| WHAT IS BEING ASKED |
Please copy out every line in the records below that includes the word "frames".

BEGIN PROVIDED INFORMATION

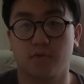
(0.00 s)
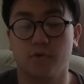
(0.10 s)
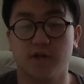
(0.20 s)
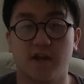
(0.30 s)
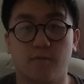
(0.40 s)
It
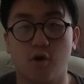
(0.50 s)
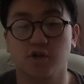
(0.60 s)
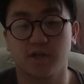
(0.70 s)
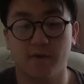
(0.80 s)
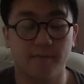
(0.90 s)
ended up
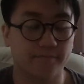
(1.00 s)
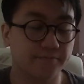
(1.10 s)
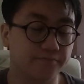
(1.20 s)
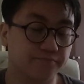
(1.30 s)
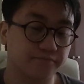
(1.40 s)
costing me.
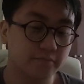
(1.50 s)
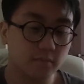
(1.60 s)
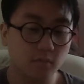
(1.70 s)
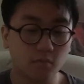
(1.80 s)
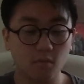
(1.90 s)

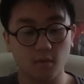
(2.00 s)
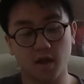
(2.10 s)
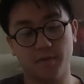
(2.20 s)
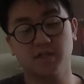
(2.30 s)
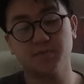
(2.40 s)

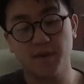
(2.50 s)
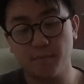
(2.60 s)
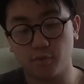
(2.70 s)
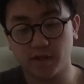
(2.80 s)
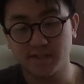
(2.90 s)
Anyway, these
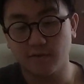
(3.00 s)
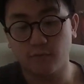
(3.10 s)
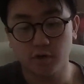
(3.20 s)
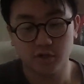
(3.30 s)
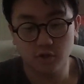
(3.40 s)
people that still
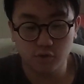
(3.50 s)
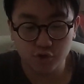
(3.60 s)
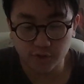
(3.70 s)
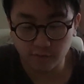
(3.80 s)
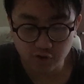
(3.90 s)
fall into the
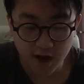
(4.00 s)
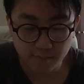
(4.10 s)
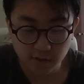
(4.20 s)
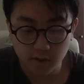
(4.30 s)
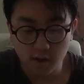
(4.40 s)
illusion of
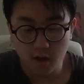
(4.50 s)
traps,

END PROVIDED INFORMATION
BEGIN PROVIDED INFORMATION

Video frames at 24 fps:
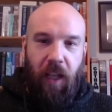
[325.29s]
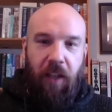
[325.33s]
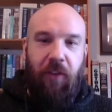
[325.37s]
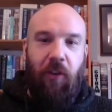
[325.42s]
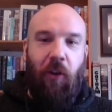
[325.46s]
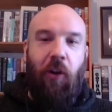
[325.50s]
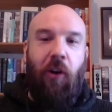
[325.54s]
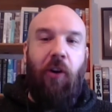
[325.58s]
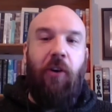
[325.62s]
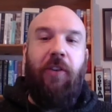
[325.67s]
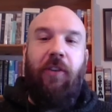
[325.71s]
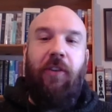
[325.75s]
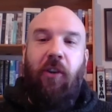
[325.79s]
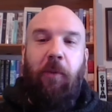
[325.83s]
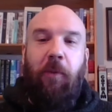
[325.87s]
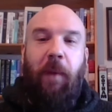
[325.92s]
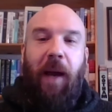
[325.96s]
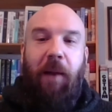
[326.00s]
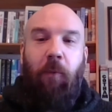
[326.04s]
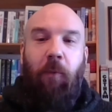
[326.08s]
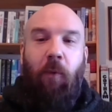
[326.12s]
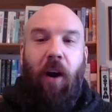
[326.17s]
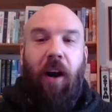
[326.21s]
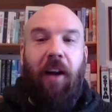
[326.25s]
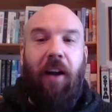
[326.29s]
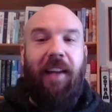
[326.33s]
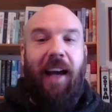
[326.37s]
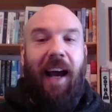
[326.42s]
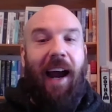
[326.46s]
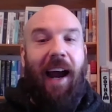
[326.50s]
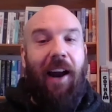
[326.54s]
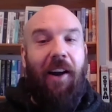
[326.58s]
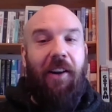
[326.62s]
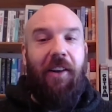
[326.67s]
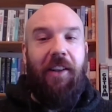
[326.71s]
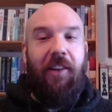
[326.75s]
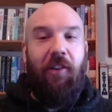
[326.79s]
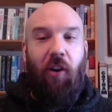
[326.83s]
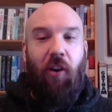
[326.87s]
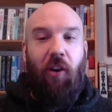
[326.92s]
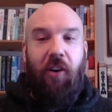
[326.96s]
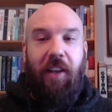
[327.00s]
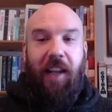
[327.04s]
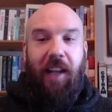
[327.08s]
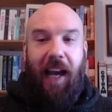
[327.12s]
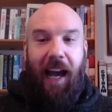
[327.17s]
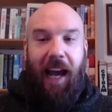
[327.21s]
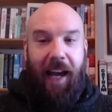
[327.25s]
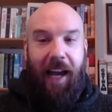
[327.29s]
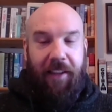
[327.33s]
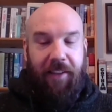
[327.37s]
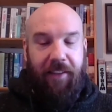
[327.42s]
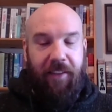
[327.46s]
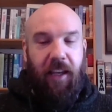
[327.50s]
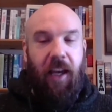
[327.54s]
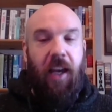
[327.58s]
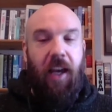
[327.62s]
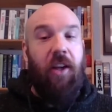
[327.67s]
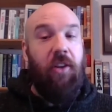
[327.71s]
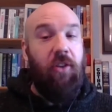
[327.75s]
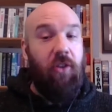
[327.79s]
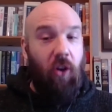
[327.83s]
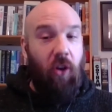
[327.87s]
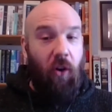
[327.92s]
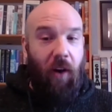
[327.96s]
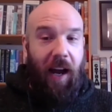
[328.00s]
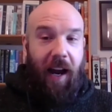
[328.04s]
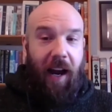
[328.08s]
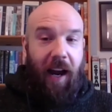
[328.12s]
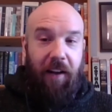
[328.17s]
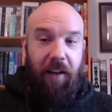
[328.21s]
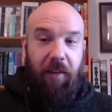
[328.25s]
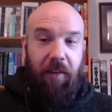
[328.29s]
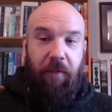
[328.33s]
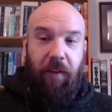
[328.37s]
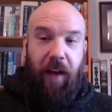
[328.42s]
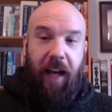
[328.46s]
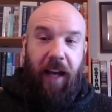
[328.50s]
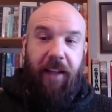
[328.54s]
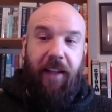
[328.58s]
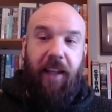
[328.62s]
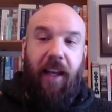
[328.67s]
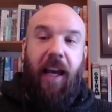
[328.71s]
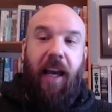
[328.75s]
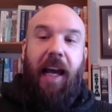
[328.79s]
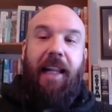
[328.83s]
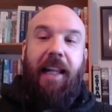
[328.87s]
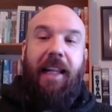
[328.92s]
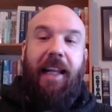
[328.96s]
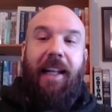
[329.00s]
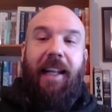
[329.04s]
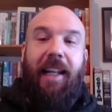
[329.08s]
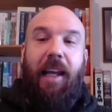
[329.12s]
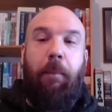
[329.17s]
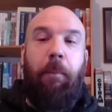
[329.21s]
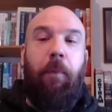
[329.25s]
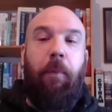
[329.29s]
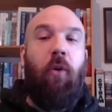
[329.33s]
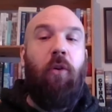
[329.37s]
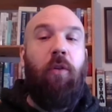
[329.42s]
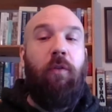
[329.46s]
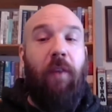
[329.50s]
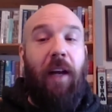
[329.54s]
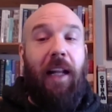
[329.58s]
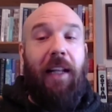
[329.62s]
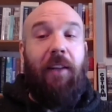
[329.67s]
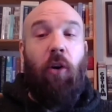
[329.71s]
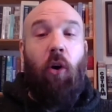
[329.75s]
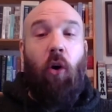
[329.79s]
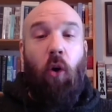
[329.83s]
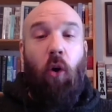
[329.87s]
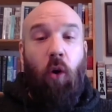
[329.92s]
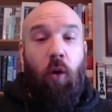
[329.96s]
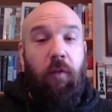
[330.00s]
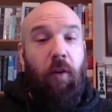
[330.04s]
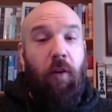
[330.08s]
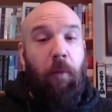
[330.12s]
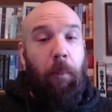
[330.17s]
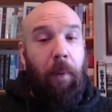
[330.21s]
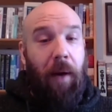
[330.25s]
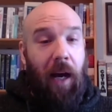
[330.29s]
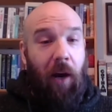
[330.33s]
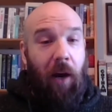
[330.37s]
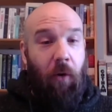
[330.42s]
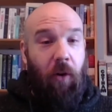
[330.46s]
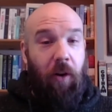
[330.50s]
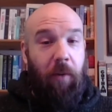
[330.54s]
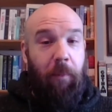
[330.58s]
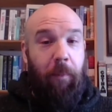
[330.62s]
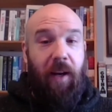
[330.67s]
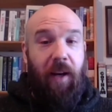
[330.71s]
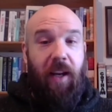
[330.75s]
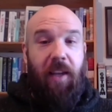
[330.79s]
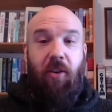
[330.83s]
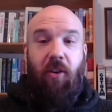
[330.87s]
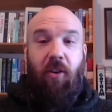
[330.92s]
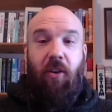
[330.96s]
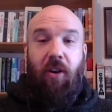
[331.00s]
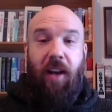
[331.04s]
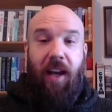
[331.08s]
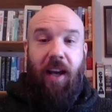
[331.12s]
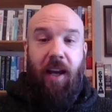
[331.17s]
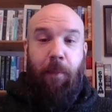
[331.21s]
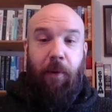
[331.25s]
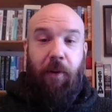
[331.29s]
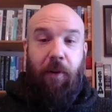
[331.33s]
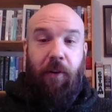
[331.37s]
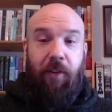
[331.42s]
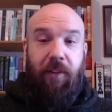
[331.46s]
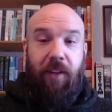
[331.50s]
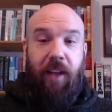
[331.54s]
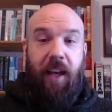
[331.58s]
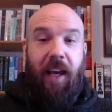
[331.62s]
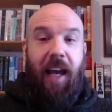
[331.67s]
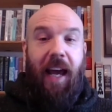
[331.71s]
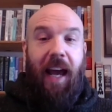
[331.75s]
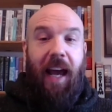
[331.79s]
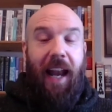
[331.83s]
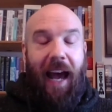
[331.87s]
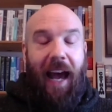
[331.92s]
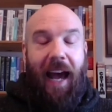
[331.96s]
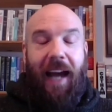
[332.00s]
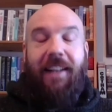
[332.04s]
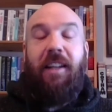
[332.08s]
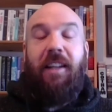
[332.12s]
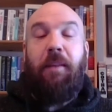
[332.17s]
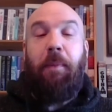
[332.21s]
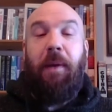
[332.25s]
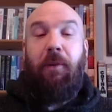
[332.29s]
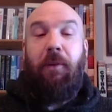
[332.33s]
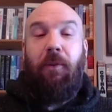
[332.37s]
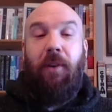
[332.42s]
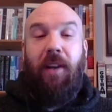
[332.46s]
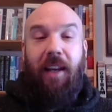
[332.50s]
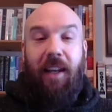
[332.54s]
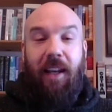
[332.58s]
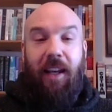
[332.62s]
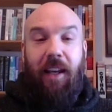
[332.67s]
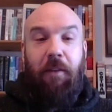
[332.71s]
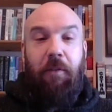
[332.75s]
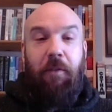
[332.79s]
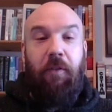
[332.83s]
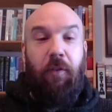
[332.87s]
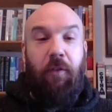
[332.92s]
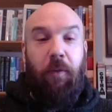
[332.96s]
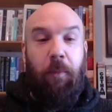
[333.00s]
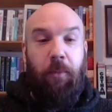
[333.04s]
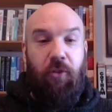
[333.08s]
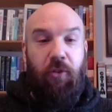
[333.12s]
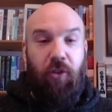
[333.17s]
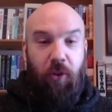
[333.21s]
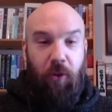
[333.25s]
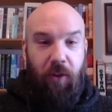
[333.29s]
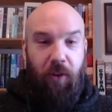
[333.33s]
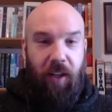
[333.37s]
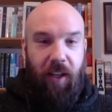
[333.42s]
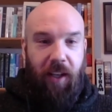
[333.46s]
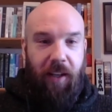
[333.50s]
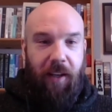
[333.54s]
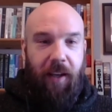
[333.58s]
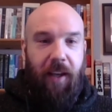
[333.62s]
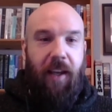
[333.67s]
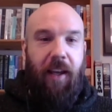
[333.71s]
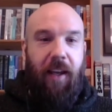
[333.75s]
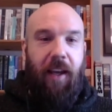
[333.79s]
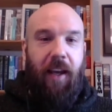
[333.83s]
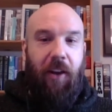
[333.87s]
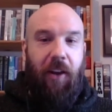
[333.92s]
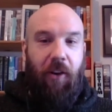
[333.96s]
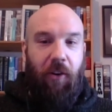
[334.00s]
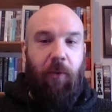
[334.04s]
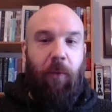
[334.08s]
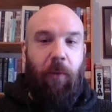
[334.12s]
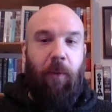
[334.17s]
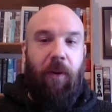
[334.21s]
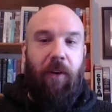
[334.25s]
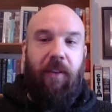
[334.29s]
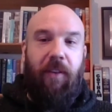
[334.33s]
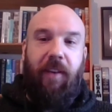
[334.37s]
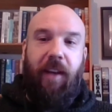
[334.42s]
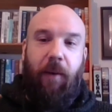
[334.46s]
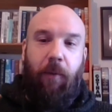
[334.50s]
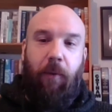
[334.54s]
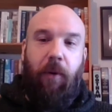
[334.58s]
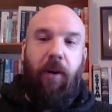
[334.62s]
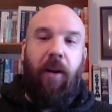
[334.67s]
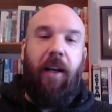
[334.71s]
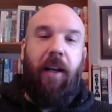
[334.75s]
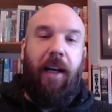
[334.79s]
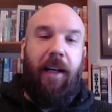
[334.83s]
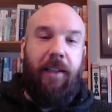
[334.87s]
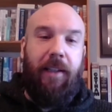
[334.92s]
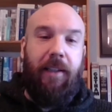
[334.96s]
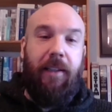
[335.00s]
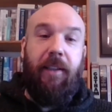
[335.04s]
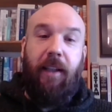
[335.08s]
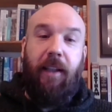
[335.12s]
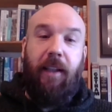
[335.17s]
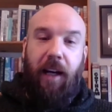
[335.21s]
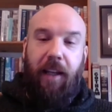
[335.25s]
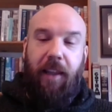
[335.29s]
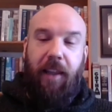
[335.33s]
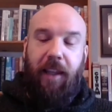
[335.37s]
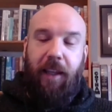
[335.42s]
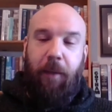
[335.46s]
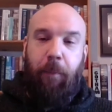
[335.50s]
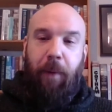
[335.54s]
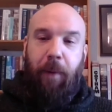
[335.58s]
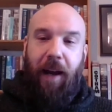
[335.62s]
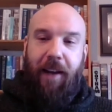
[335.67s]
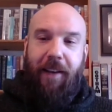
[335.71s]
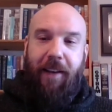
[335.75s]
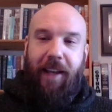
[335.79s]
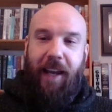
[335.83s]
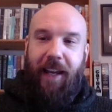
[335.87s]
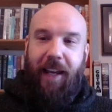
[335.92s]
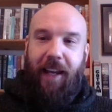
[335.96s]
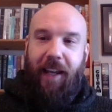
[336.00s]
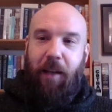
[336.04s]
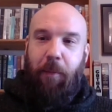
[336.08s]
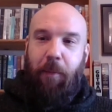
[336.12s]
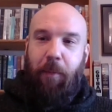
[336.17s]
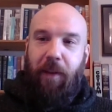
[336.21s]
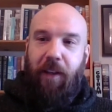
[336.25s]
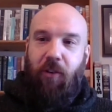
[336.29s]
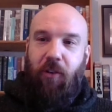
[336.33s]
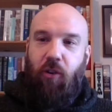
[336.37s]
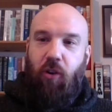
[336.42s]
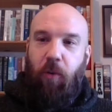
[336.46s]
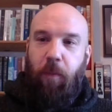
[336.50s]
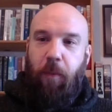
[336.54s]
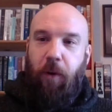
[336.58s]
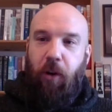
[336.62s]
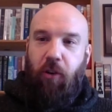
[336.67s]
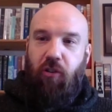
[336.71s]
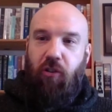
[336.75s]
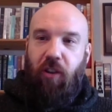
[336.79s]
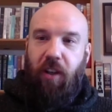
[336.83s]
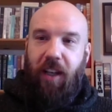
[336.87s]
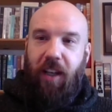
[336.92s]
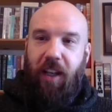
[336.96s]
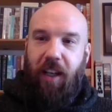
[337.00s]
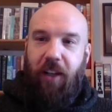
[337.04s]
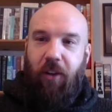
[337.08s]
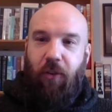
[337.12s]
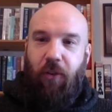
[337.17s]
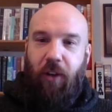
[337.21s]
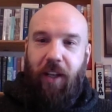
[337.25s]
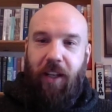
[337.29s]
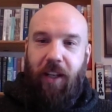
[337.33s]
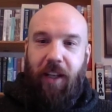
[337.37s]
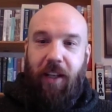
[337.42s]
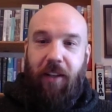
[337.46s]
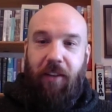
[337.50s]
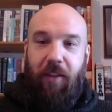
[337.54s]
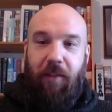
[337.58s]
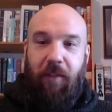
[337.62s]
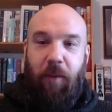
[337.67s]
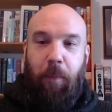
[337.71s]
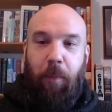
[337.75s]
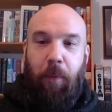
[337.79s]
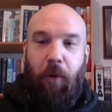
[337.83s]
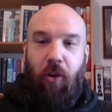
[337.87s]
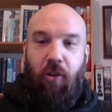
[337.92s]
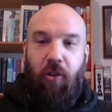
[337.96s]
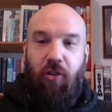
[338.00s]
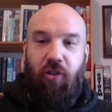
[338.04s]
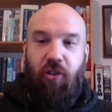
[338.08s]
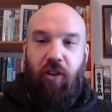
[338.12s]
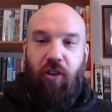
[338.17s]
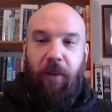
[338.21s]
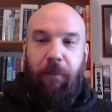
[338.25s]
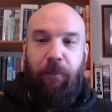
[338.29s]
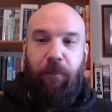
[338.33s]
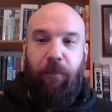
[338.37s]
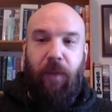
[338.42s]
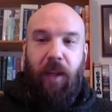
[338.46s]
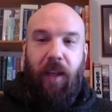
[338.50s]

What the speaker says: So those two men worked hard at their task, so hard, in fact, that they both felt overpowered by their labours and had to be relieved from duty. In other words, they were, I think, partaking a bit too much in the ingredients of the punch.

END PROVIDED INFORMATION
BEGIN PROVIDED INFORMATION

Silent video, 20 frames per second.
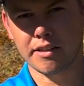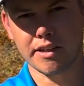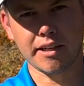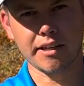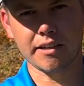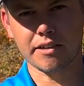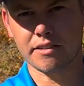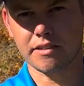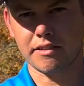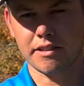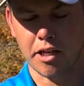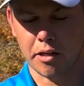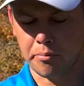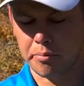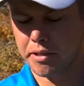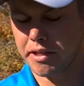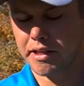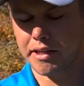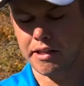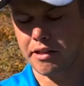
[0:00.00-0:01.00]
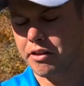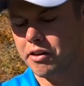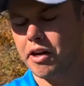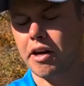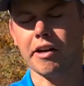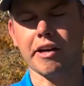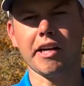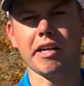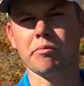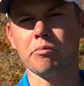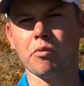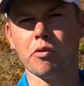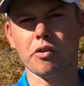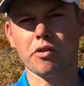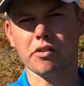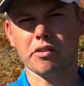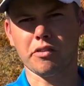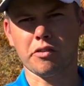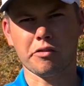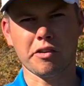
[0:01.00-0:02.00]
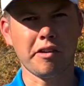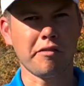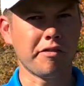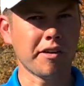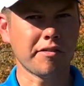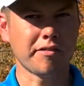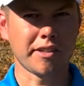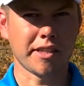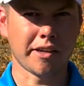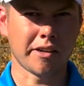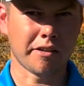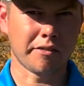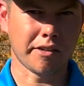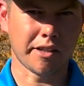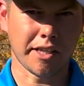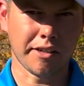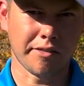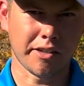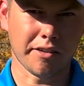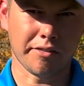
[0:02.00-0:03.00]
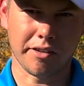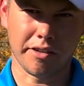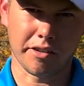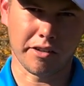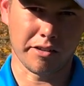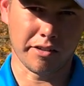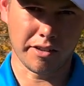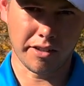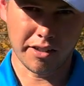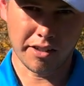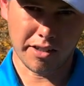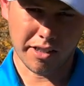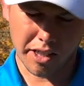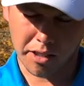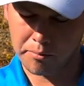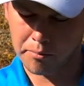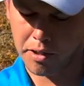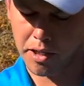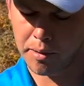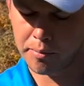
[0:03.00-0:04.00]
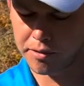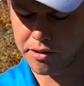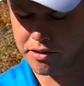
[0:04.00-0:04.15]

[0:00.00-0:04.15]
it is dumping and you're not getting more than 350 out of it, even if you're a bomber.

END PROVIDED INFORMATION

| EXERCISE ANSWER |
Video frames at 24 fps:
Silent video, 20 frames per second.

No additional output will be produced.